Stimulus, Recovery, and Fallacies
NYT economic columnist David Leonhardt argues that the Obama economic stimulus package has “had a huge impact on jobs — employing something like two million people who would otherwise be unemployed right now.”
Kevin Drum agrees and presents a chart by Organizing for America (aka, Obama’s campaign PAC) to argue that “We still have a long way to go before job growth is back to normal, but the stimulus is getting us there a lot faster than we would have gotten there otherwise.”
Now, as I’ve said previously, I both opposed the stimulus package but think it likely did some good. How good, we don’t know — the two million figure is double most nonpartisan estimates — but it surely created some jobs. Hell, dropping that much money out of a helicopter would have created a bunch of jobs.
Further, I’ve conceded that the political realities were such that a President McCain would have had to pass something similar. Indeed, President Bush had already signed two bailouts and even circumvented the direct will of Congress to start bailing out the auto companies.
But the chart doesn’t tell us anything useful. Aside from the fact that the post hoc, ergo propter hoc fallacy is alive and well.

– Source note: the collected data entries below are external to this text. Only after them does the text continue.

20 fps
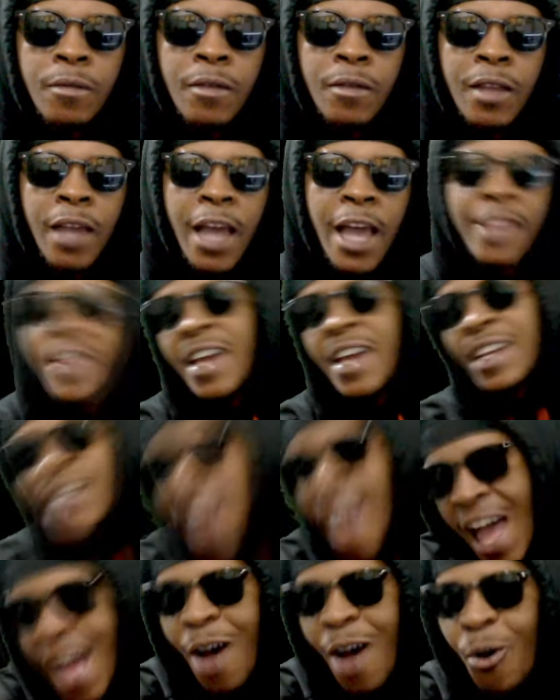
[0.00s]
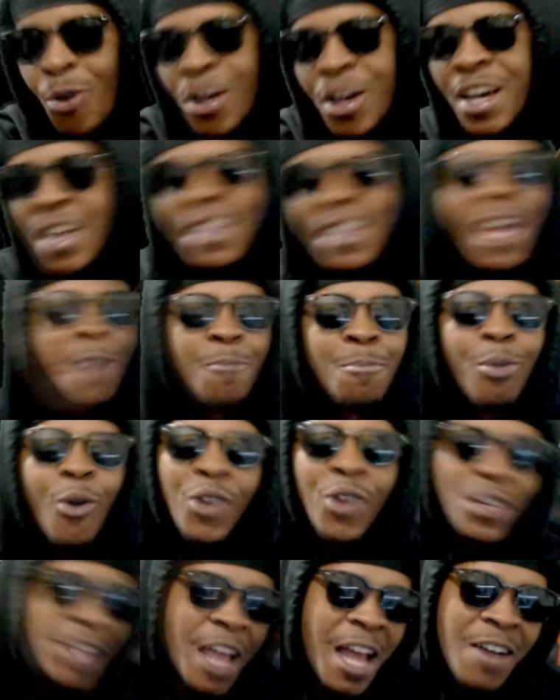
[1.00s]
and then now they
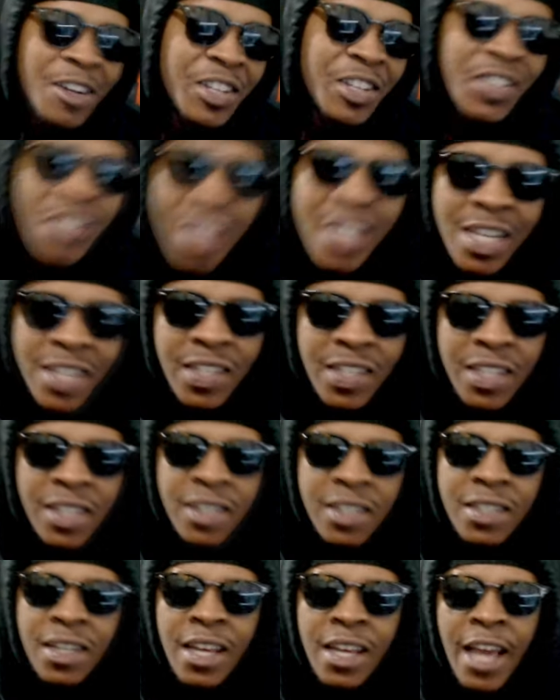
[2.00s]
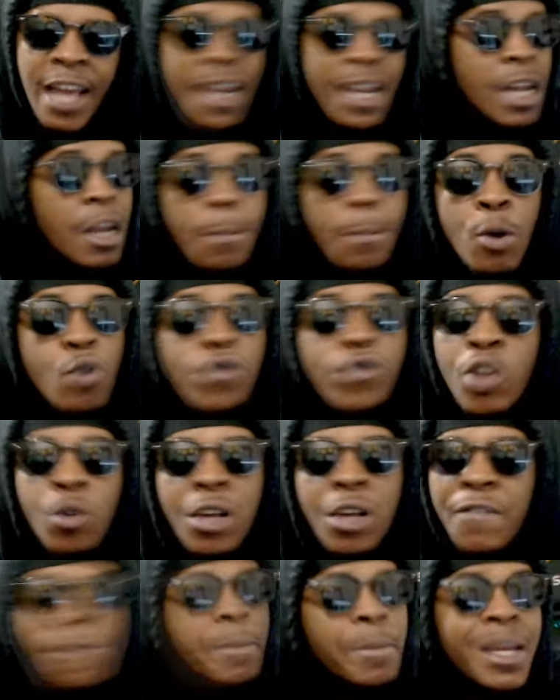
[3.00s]
broke it down to seasons, and then the moves
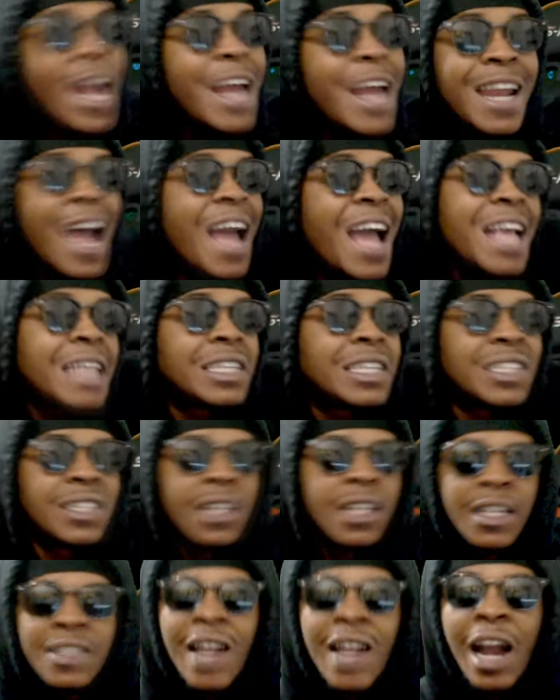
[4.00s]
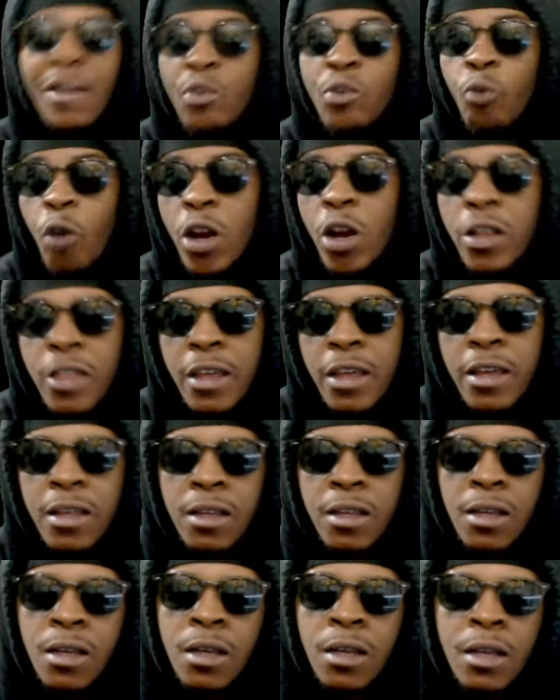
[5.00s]
don't even be that nice. It's not even worth it.
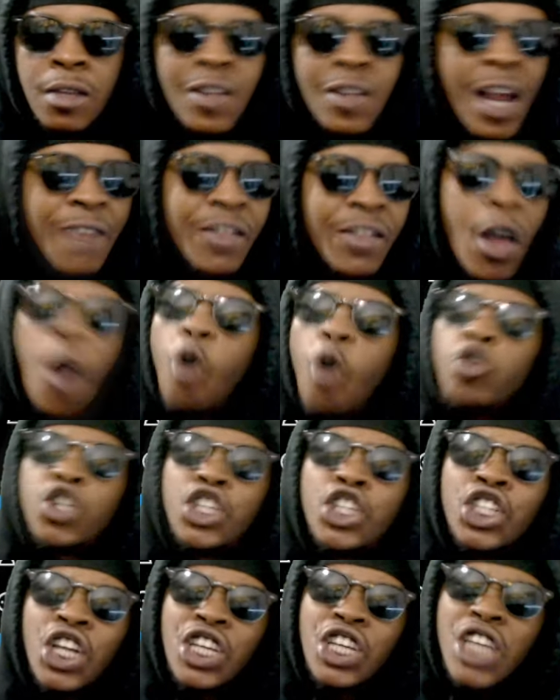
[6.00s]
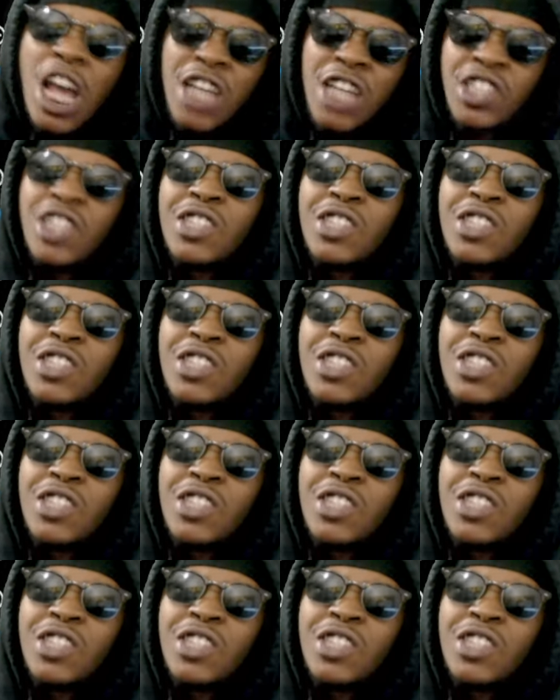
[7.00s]
It's not even like, oh shit, yes, this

It’s quite probable that the worst of the recession — already one of the longest in history — was going to be over last spring, anyway. Jobs were likely to come back, anyway. They always do.
Beyond that, the stimulus package was passed in mid-February 2009 and much of the money still hasn’t been spent. That’s not Obama’s fault — it’s just the nature of funneling that much money into the economy, especially through the vehicle of state and local governments via the federal bureaucracy. Does anyone really think that the positive trend in jobs in April had much of anything to do with the stimulus package? Of course not.
Again, the stimulus was politically inevitable. It probably helped restore some confidence in the business sector and among consumers. It’s certainly helped to create some large number of jobs.